Fiona: Yes I agree. The first one tells the story of how things came about and why and how the journal is organised. It makes an easier read, probably, as a whole because it does what people expect despite the informal tone we use. It is also more effective in profiling the different articles because they are introduced within a narrative structure. This is the story of how we got together and this is the story of how we got the contributions for these special issues and this is the story of how the issues have been organised. The Issue One editorial had to go first – the chicken before the egg otherwise readers would have been totally confused.

Alke: LOL

Fiona: t’ll be interesting to get feedback from the readers/contributors of Issue Two about how they feel about the editorial. They won’t have seen the first one.

Alke: That’s a really good point! I hadn’t even considered that!

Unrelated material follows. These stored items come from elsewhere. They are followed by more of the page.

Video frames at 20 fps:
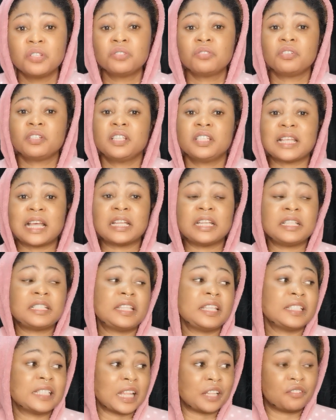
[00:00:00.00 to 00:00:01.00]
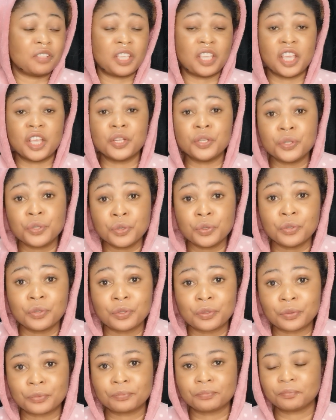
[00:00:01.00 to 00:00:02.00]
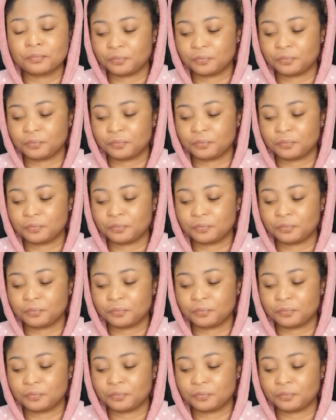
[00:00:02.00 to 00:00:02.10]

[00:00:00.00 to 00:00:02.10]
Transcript: So these are the things that you can use.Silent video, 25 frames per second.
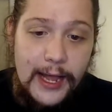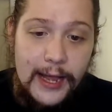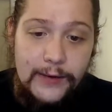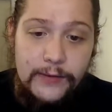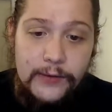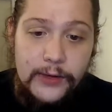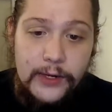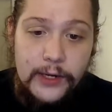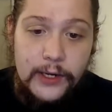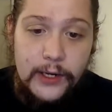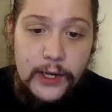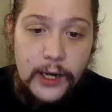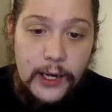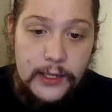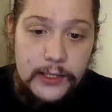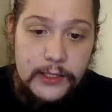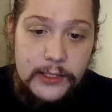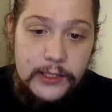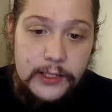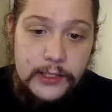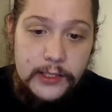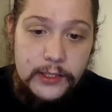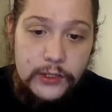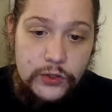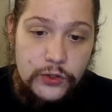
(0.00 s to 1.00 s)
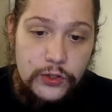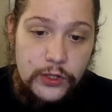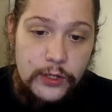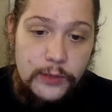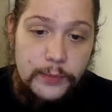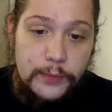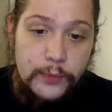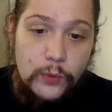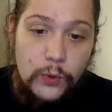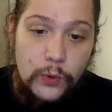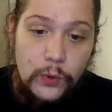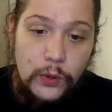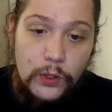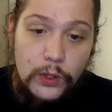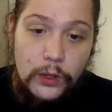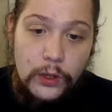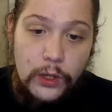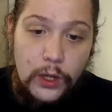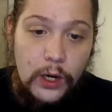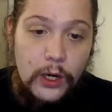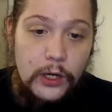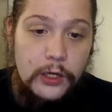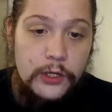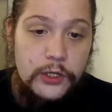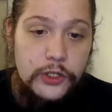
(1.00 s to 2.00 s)
every hunting trip or
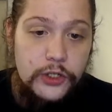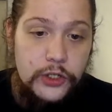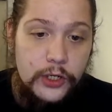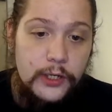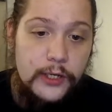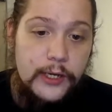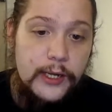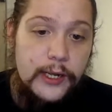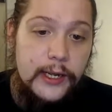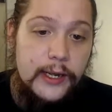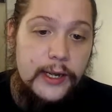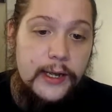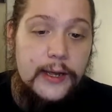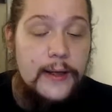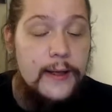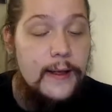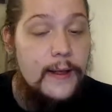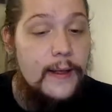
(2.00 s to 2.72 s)
long journey.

Fiona: No nor had I until we started this discussion. (the affordances of a dialogic genre 😉

Alke: 🙂   Would we change it if we had to do it again? Or better: is there anything we would change?

Fiona: That’s a good question. Did we point out in the Egg that we had done a different kind of editorial for the Chicken? I can’t remember. I think we saw them as two sides of the same coin and forgot that not everyone would read everything. Again, back to the thing about single article purchases too!

Alke: let me just check…We do mention it under ‘A is for abstract’ – sort of. Phew!

Fiona: That’s lucky – or rather not lucky – we took it into account. It’s amazing how quickly one (I, that is) forgets what one’s done almost as soon as you turn over onto the next page! I constantly have to keep checking back in things I’ve written to see what I said about something.

Alke: Well, I guess that comes with doing a lot of things. And once they are published, on file, so to speak, you don’t need to keep the details in your head, because you can just check back. but I think it is a really interesting point, that we didn’t just conceive this as a physical journal, but as a double issue, and didn’t really ever saw them as split up!

Fiona: That’s right!

Alke: maybe that means we misjudged our audience?

Fiona: Hum – yes perhaps. Not our audience exactly, but how our audience might read. This is food for thought. What we did with these two Issues could never be done via the on-line single purchase approach. We thought of these issues as if they were a book – a complete thing. That’s indeed what they are. The market forces behind the publishers, though, see/treat everything as stand-alone. It’s the same with modular university degrees. The idea that there is no need for an overall view/story but that things can just exist – contextless and floating out alone. In fact, the publisher’s approach militates against special issues!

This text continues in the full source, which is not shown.